Kraków, 2.10.2016
Witam Was moje Kochane! / moi Kochani!
Co u Was?
Za mną bardzo fajny dzień. Najpierw rano poszedłem z Dziadkiem do kościoła. Następnie pojechaliśmy do klasztoru oo. Franciszkanów. Odbywał się odpust i było dużo ludzi. Na krużgankach, we wewnątrz i przed klasztorem gdzie nie spojrzeć kupa ludzi. Na bazarze odpustowym Dziadek kupił mi krzyż. Zamierzam go zabrać ze sobą do Tajlandii.
Spotkałem "starego" przyjaciela Marcina T. Pogadaliśmy trochę.

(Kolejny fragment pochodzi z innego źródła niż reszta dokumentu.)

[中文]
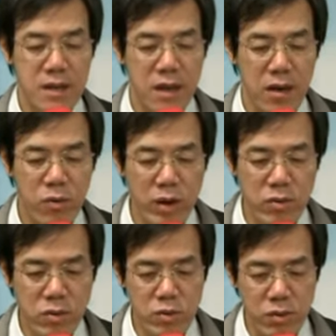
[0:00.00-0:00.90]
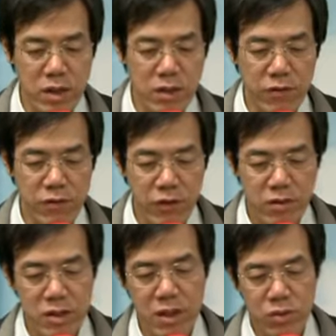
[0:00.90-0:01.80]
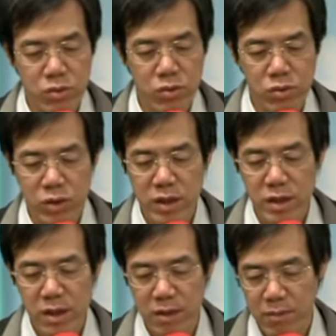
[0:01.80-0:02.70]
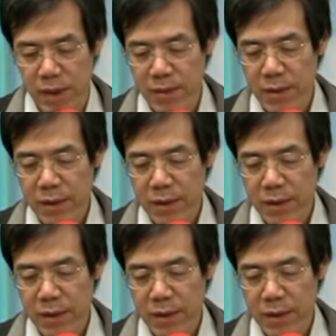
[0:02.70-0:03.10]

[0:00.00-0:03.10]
那关于土地的奉献许愿的里面，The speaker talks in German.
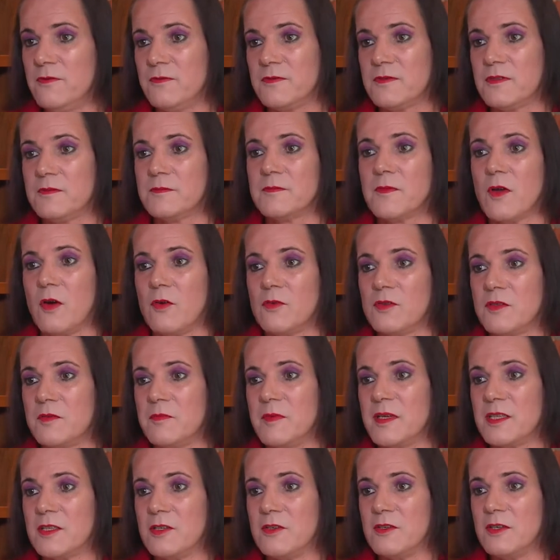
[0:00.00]
auf und
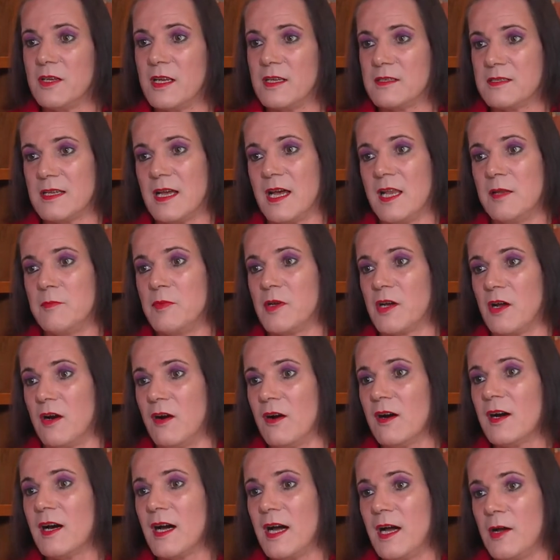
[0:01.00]
wir kaufen auch selber
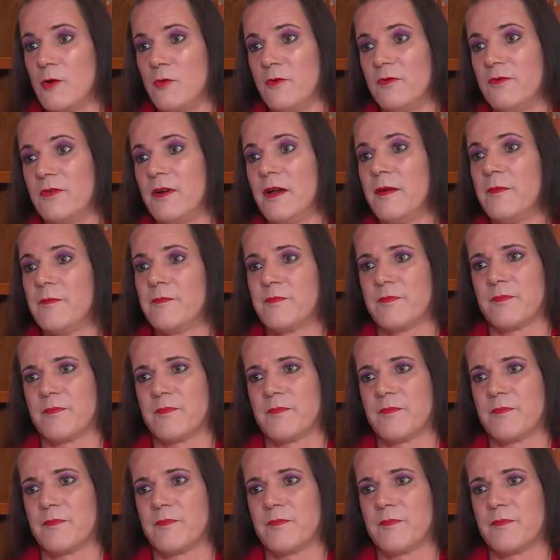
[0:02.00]
ankaufen.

Po odpuście pojechaliśmy do mojego rodzonego Brata Michała. Tym razem jednak byliśmy dalej niż w ogrodzie. Miś najpierw oprowadzał nas po ogrodzie, o ile trawę ogrodem nazwać można.. Dopiero co kupił to mieszkanko i musi je urządzić.
Zaprosił nas wewnątrz. Ma już m. in.: dwie szafy, piekarnik,łazienkę z bieżącą wodą, prysznic itp . Ale jeszcze wymaga sporo.